The video is 30 minutes shorter, it starts at 7 pm.
Do you have also the first part of it?

kcturgutlu · November 28, 2017, 5:31am

Does pytorch autograd calculate jacobian products on the background ?

vikbehal · November 28, 2017, 5:47am

Correct. This is weird. Usually, live-streams remains as full movies.

vikbehal · November 28, 2017, 5:52am

That’s because of his 8 years in management consulting? @jeremy could answer this! especially the patience that we need with Excel approach!

vikbehal · November 28, 2017, 7:32am

It’s back!

kcturgutlu · November 28, 2017, 8:38am

How can I create a dataloader in pytorch with multiple inputs like cats, conts ? Thanks.

I couldn’t find what cls(…) does.

I found ConcatDataset() class in PyTorch…

Gives similar data structure with ColumnarModelData.from_data_frame

Doesn’t work still batch only has cats…

jeremy · November 28, 2017, 3:12pm

Just added the lesson video to the wiki post.

jeremy · November 28, 2017, 4:45pm

We could, but it would be better to define a regular function dot_product(), since we’re not actually using any nn.Module features in DotProduct - I was just showing it as an example of a really simple module.

jeremy · November 28, 2017, 4:55pm

This is SO COOL!

jeremy · November 28, 2017, 4:58pm

Heh I had no idea…

jeremy · November 28, 2017, 5:00pm

Oh gosh that’s important! Thanks. This is why we should be using nn.Dropout really. Remind me to cover this next week if I forget.

jeremy · November 28, 2017, 5:02pm

Can you just use the one we showed in class (both this lesson, and last week’s)? Or are you asking how to implement it from scratch?

kcturgutlu · November 28, 2017, 6:04pm

Yes sure, I was just curious about how it’s done in Pytorch. For practical purposes I will use Fastai. Thanks

kmatsuda · November 28, 2017, 9:15pm

I wanted to understand better the standard deviation input to the Kaiming He initialization (0.05). Should the “number of things” be n_users or the product of n_users and n_factors? Or in other words, should it be the number of users or the number of elements in the embedding matrix?

i.e.:

n_movies = 9066
n_users = 671
n_factors = 50
users_x_factors_stddev = math.sqrt(2/(n_users*n_factors))

or 

users_stddev = math.sqrt(2/(n_users))

users_x_factors_stddev is 0.0077, users_stddev is 0.0545

Intuitively I was thinking that it should be the number of elements in the embedding matrix, since I assumed the distribution would be over the number of weights, but the calculation works out to be the number of users.

ramesh · November 28, 2017, 9:20pm

From my understanding, it should just be n_factors. That’s the number of Nodes in the Previous Layer. If my understanding is wrong, please correct me.
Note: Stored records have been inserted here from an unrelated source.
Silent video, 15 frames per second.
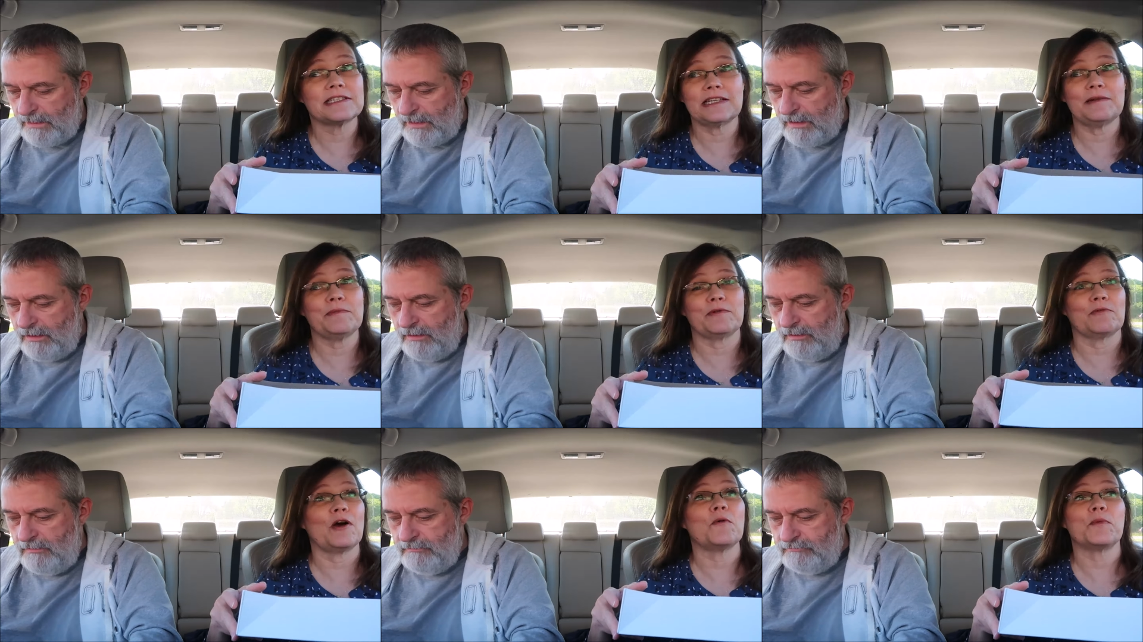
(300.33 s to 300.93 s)

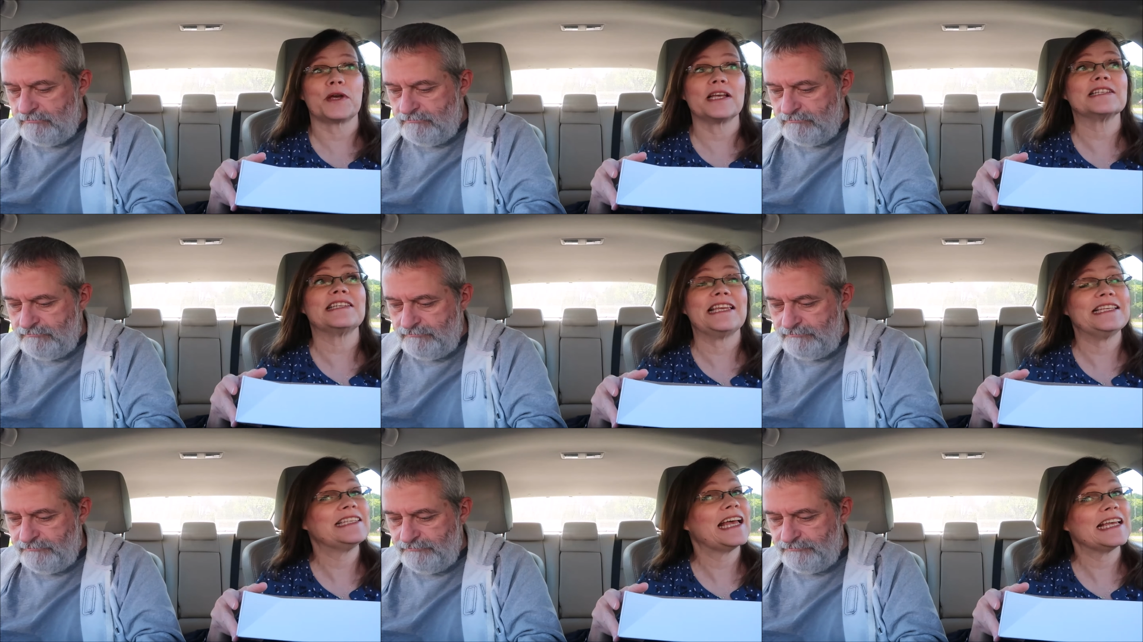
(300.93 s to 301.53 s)
Speaker 1: cinnamon roll
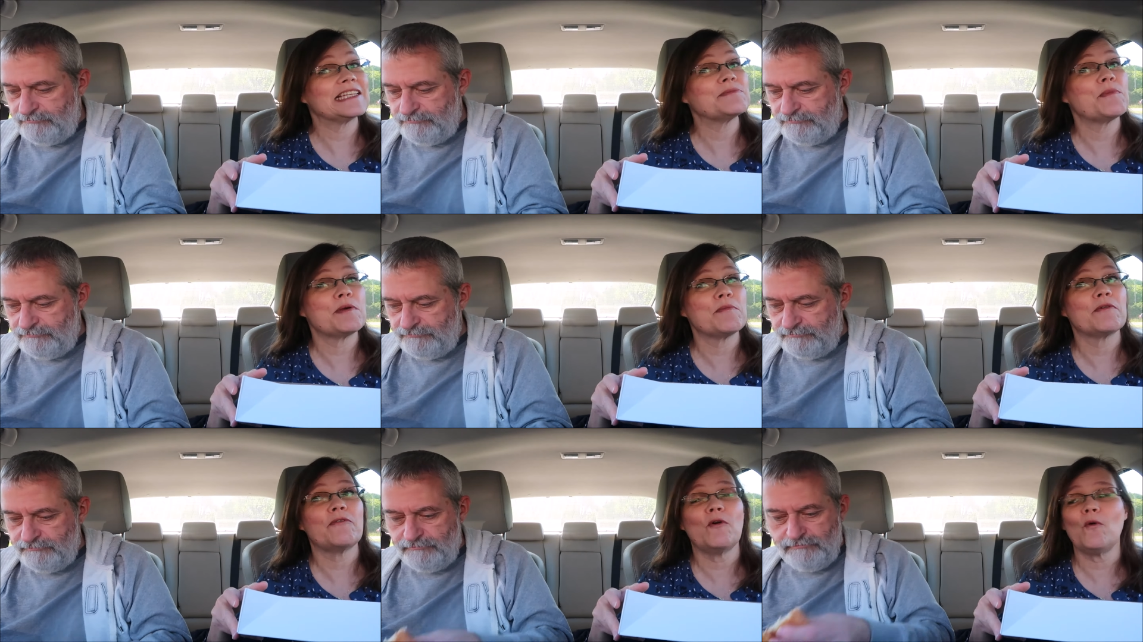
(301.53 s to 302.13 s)
because he's asked
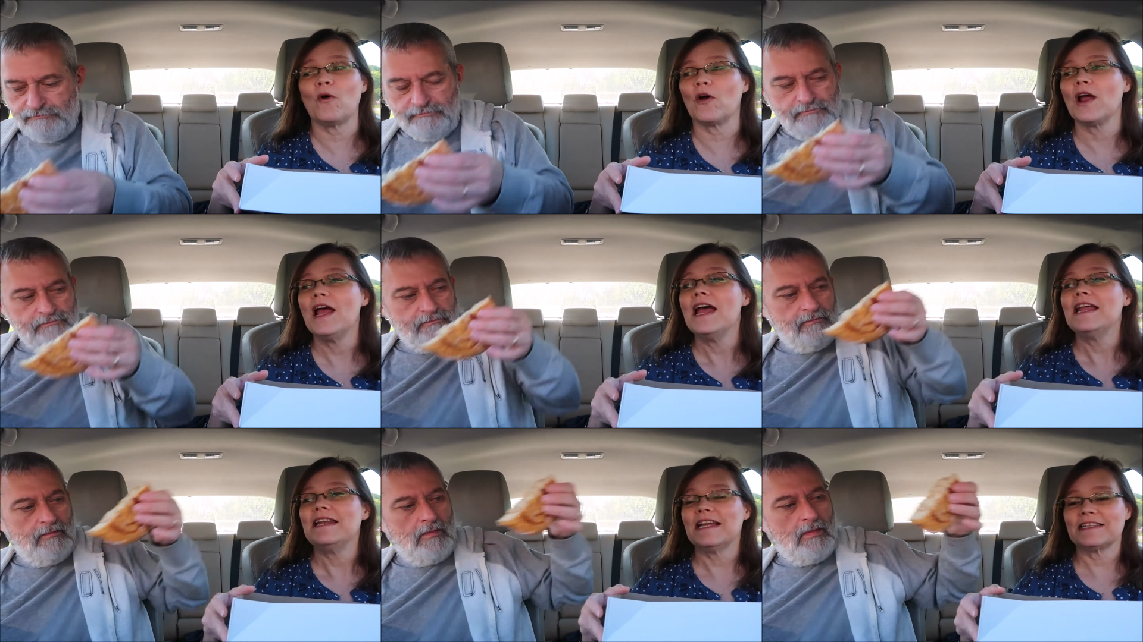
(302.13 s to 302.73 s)
me before.
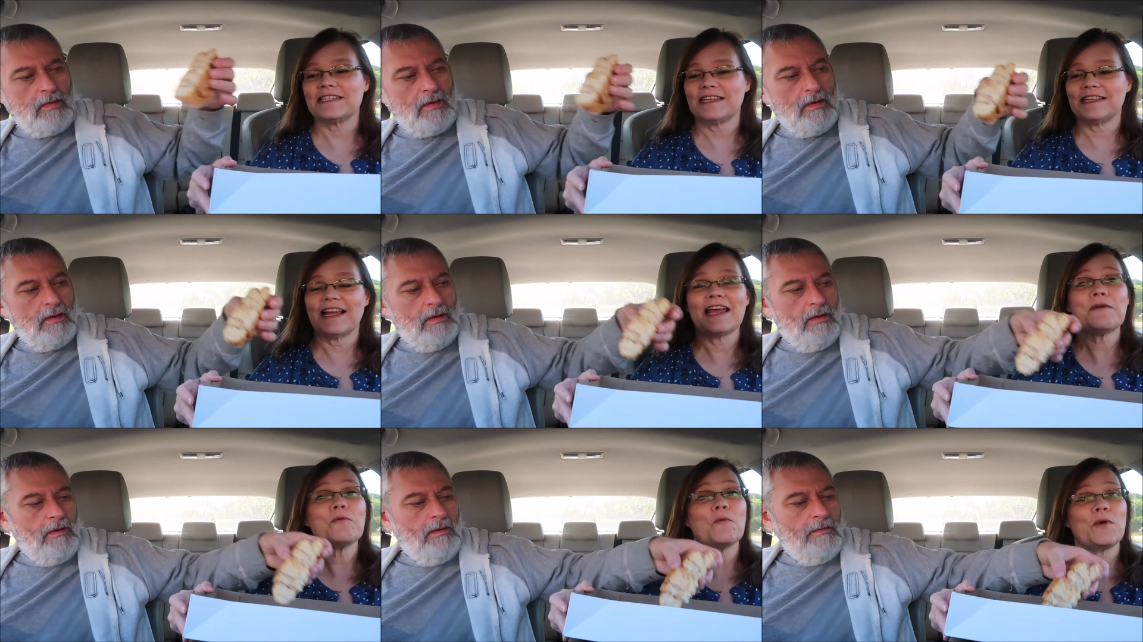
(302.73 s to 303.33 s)
Now,
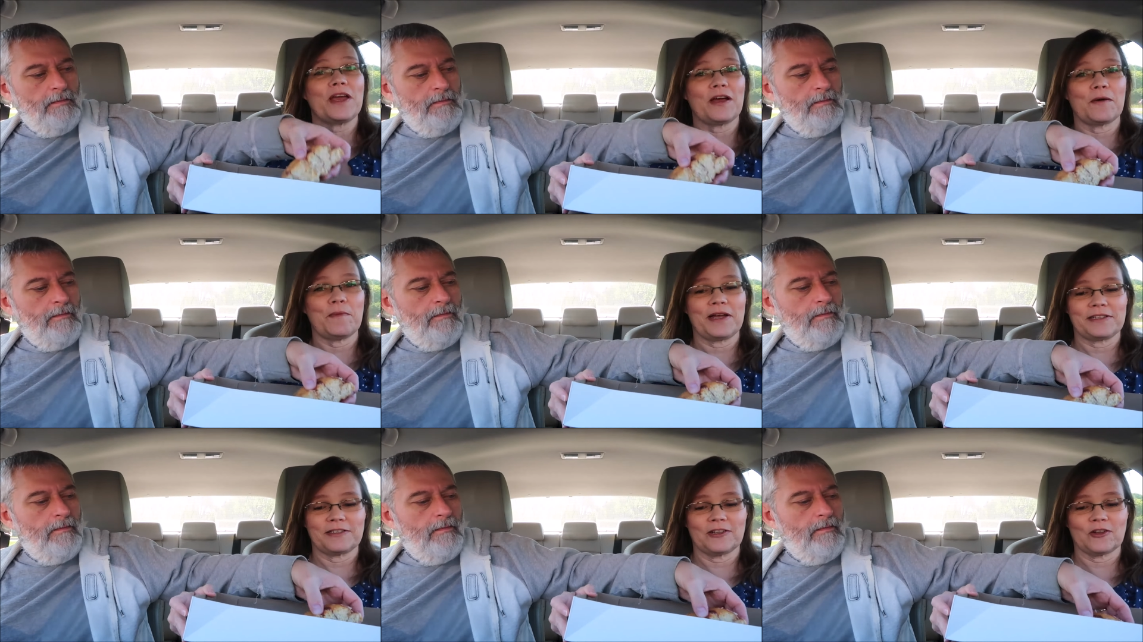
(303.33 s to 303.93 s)
today, when we got
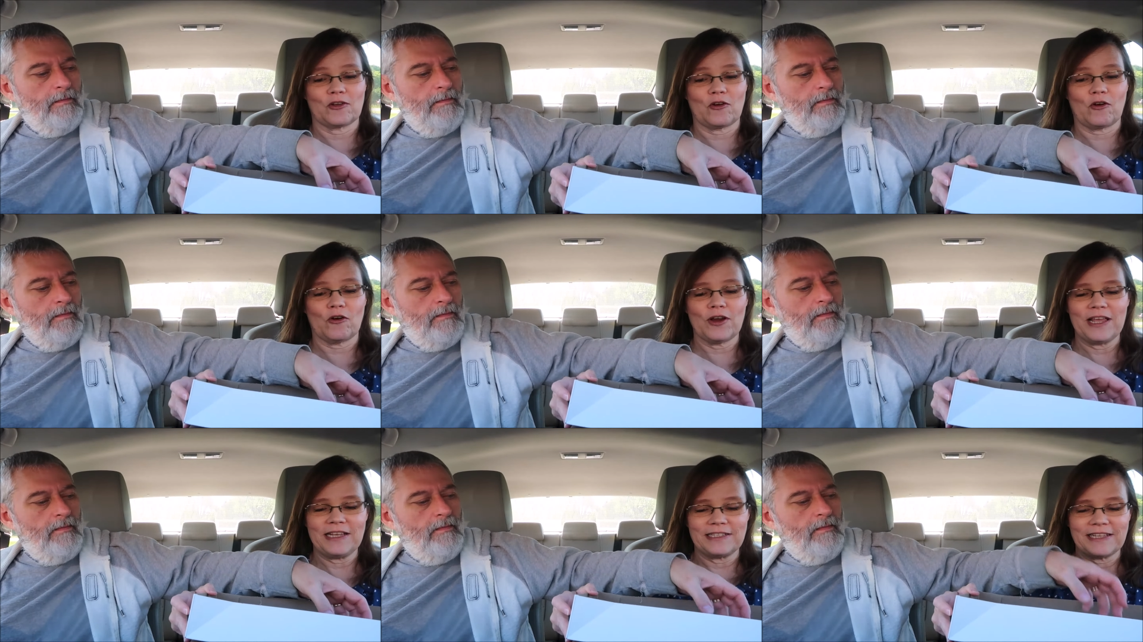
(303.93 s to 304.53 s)
back to the
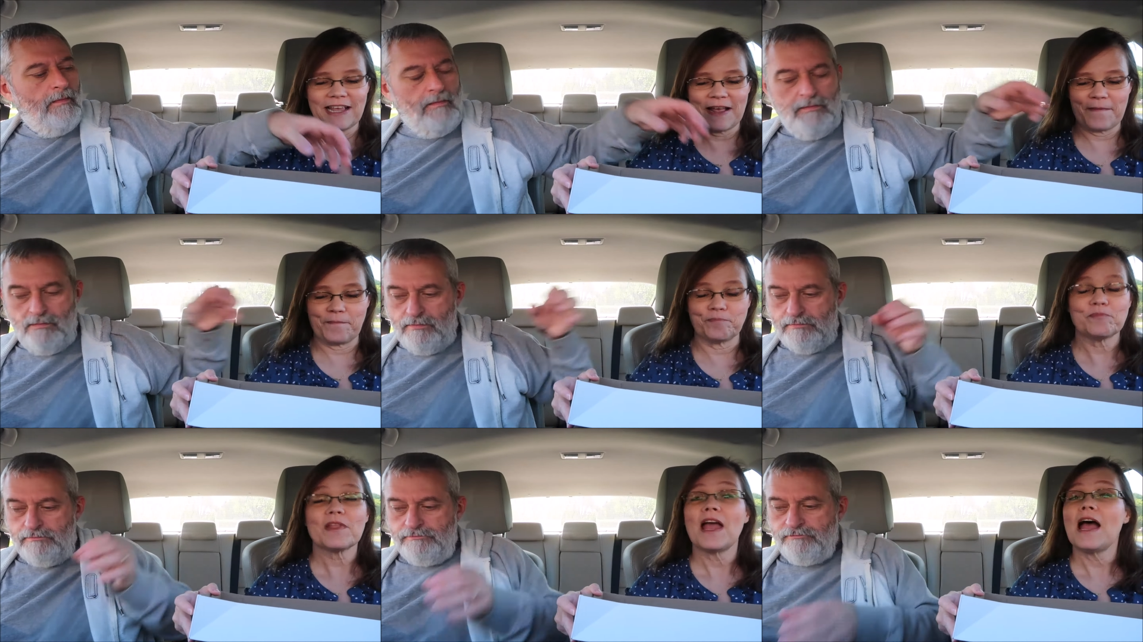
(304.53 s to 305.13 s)
car, he
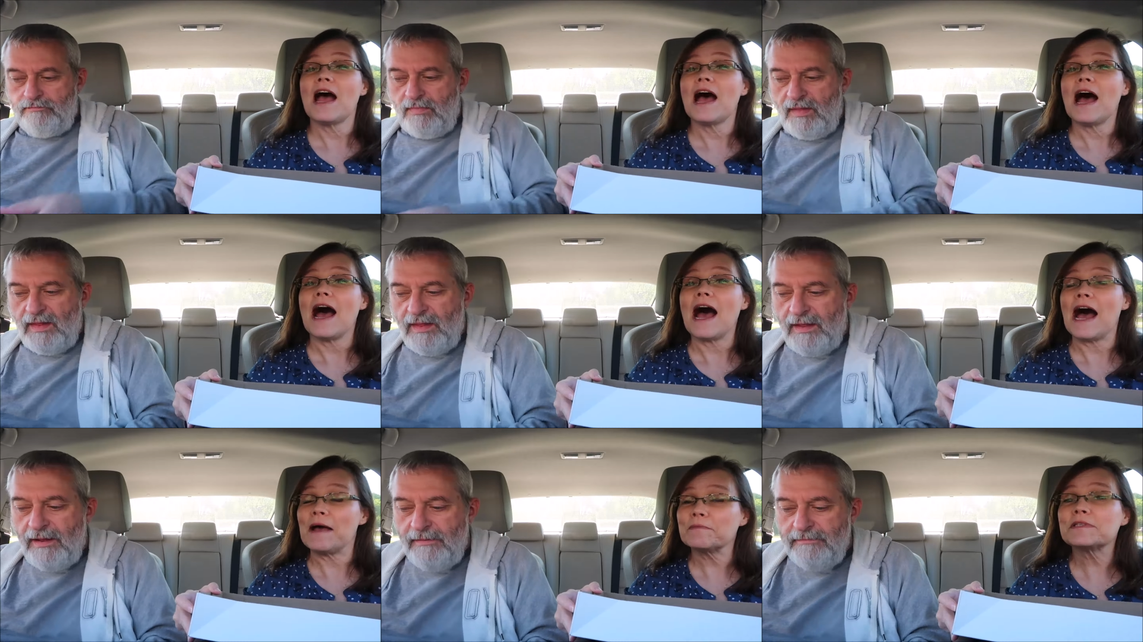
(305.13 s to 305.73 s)
said,
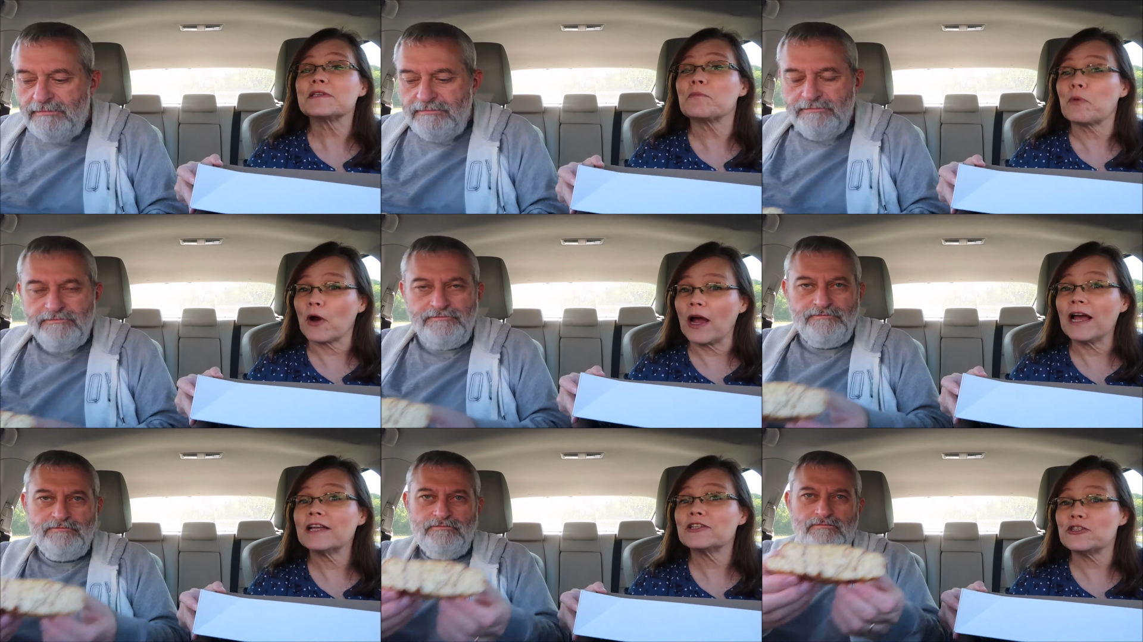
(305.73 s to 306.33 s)
I'm
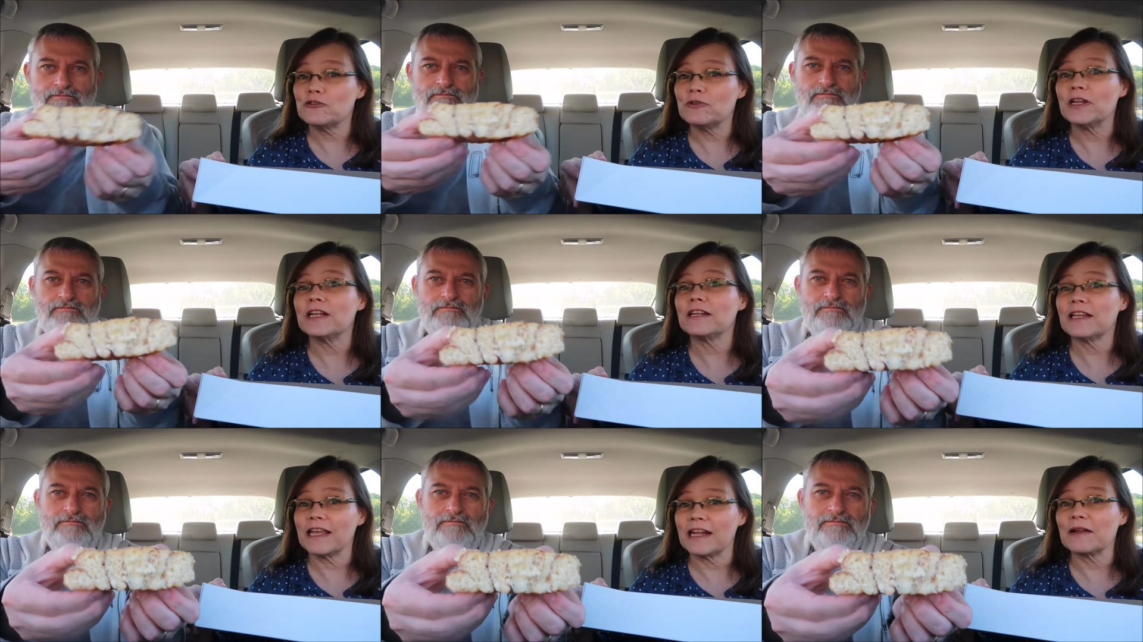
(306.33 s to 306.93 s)
surprised you
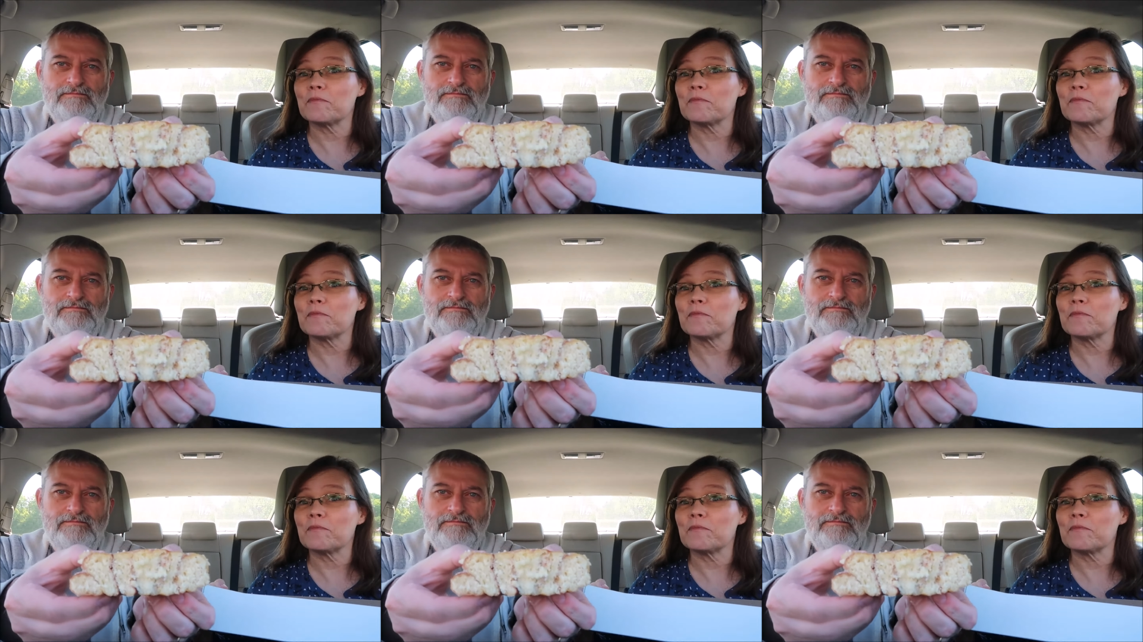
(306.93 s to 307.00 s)
didn't get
kmatsuda · November 28, 2017, 9:24pm

Right. I believe that was what was said in the lesson, but that calculation seemed to work out to be 0.2 using math.sqrt(2/50). Am I doing something wrong?

ramesh · November 28, 2017, 9:29pm

No, that’s correct. As long as stdev is small, the initializations work out fine. There’s another method where it just suggests do 1/n_factors, so as long as initializations are small, the network learns the weights.

kmatsuda · November 28, 2017, 9:34pm

Thanks. I guess it is just a guideline, since in a practical sense the weights get reset during learning anyways. I was just curious to see if I could understand make sense of how to calculate the number. Conceptually, I believe Jeremy was making the point of having the initialization not be a really large numbers like in the millions.

kmatsuda · November 28, 2017, 10:00pm

Is the reason the number of nodes is n_factors because the element-wise product of the values for a user and the movie would be of size n_factors prior to summation?